THESE are nervous times in the village. One false move now could result in disaster and humiliation again this summer.
Despite the current cold weather, things are hotting up in our neck of the woods as the annual cut-throat race to grow the best vegetables gets underway.
The fact that people have chosen to leave the hustle-bustle of the town or city and live in a peaceful rural village does not stop them from being fiercely competitive – especially when it comes to the garden.
Wealthy East Anglian landowners sitting on thousands of acres of prime arable farmland could not have devoted any more time than us to choose what to plant.
March weekends have been spent pouring over horticultural catalogues and the Sunday supplements to decide whether to grow the versatile Tromboncino courgettes or the British-bred Defenders with their resistance to cucumber mosaic virus, in our tiny windswept vegetable plot. Our main, nay only, criterion is: Will they beat Sally’s?

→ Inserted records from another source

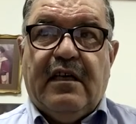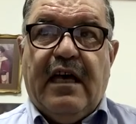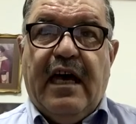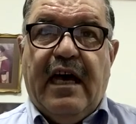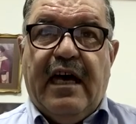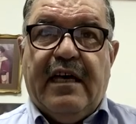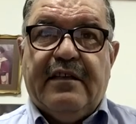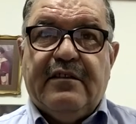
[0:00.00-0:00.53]

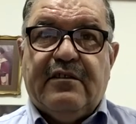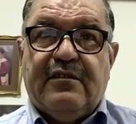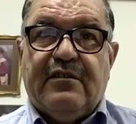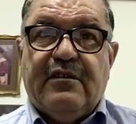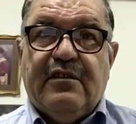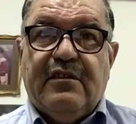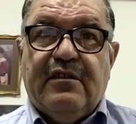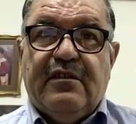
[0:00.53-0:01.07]
And
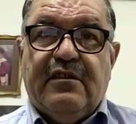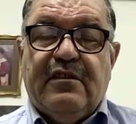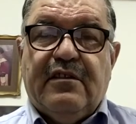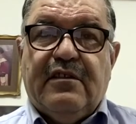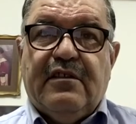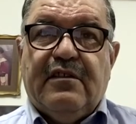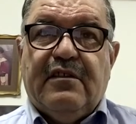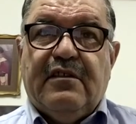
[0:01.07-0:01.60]

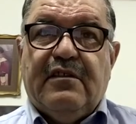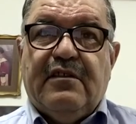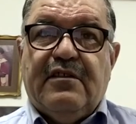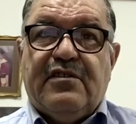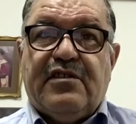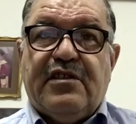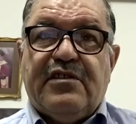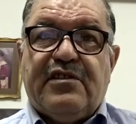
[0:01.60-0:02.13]

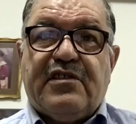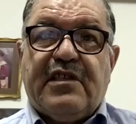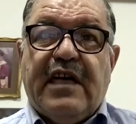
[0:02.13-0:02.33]
since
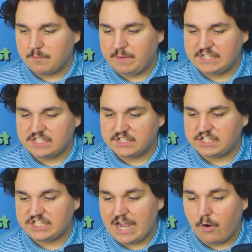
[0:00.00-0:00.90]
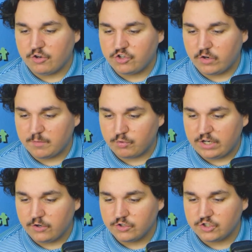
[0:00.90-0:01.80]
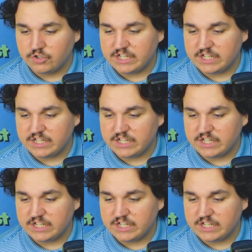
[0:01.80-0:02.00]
best sound during precursors.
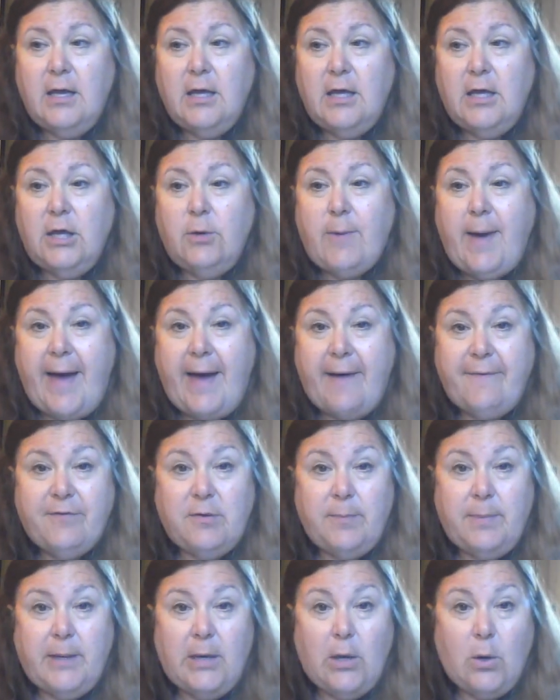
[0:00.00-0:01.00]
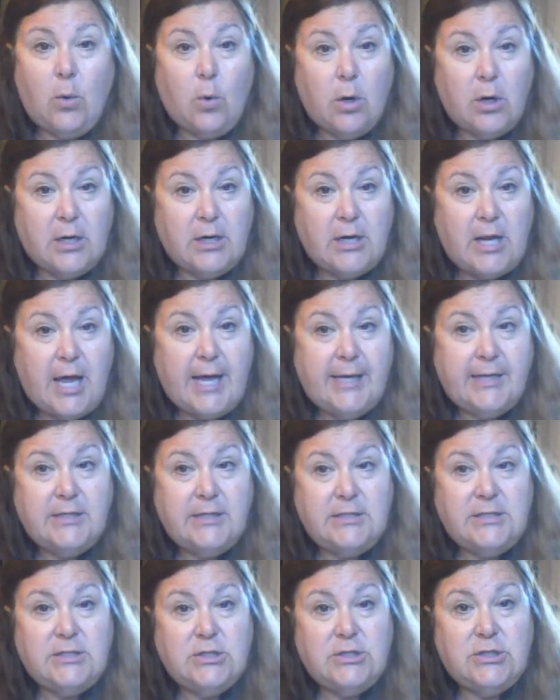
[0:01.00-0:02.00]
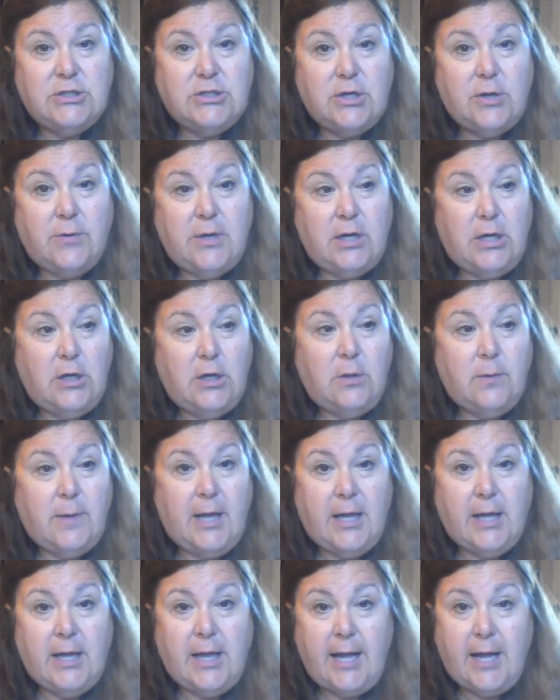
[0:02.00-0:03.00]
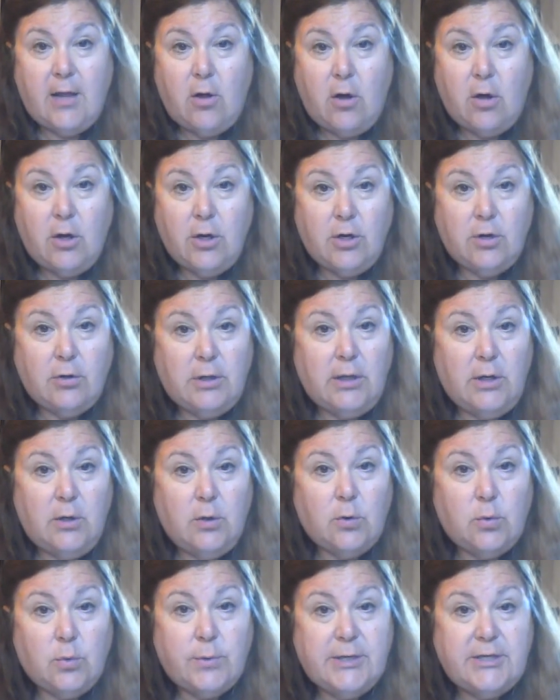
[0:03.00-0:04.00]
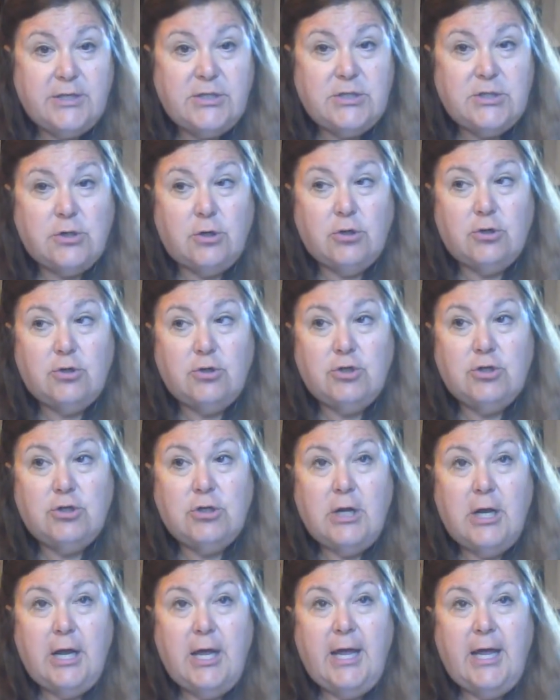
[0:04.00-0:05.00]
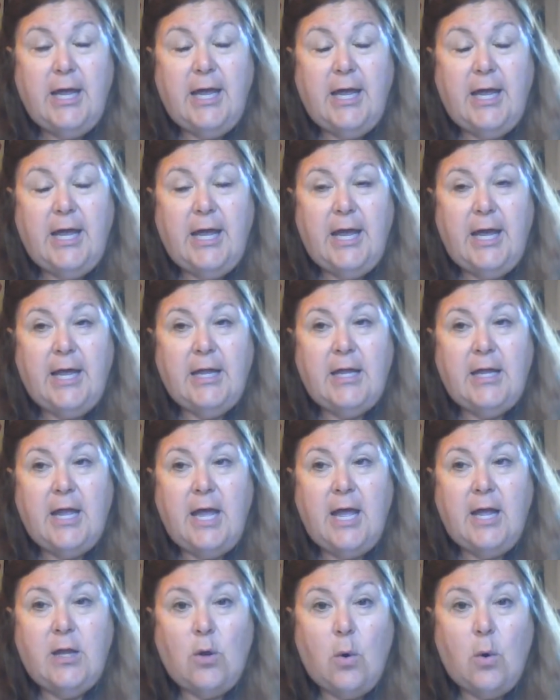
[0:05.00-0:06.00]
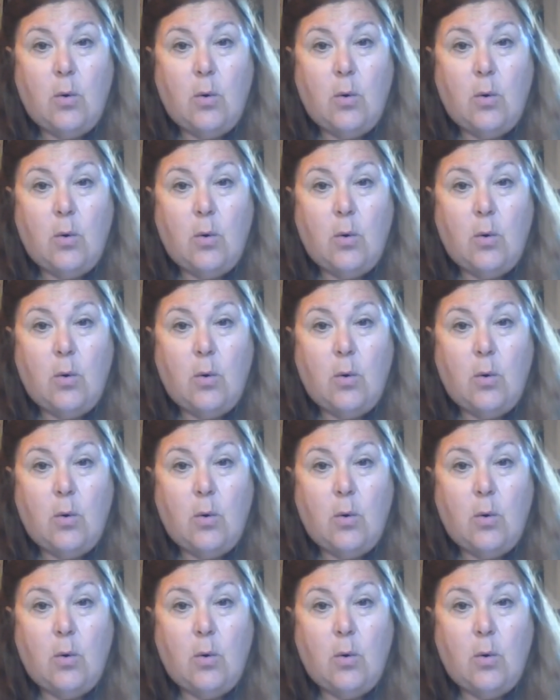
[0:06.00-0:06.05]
You have to be organized so that you can get all your legal research in an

We manage to hold our own in the cottage garden stakes with a respectable showing of colourful blooms, but when it comes to legumes, neighbour Sally is the undisputed Queen of the Vegetables.
Not content with being a financial hotshot for an American bank, she gets up at 5am every day to feed and muck out her horse.
At weekends, when she is not fixing the dry stone walls or walking the dog, she is to be found traipsing the country lanes around Bolster Moor picking up litter.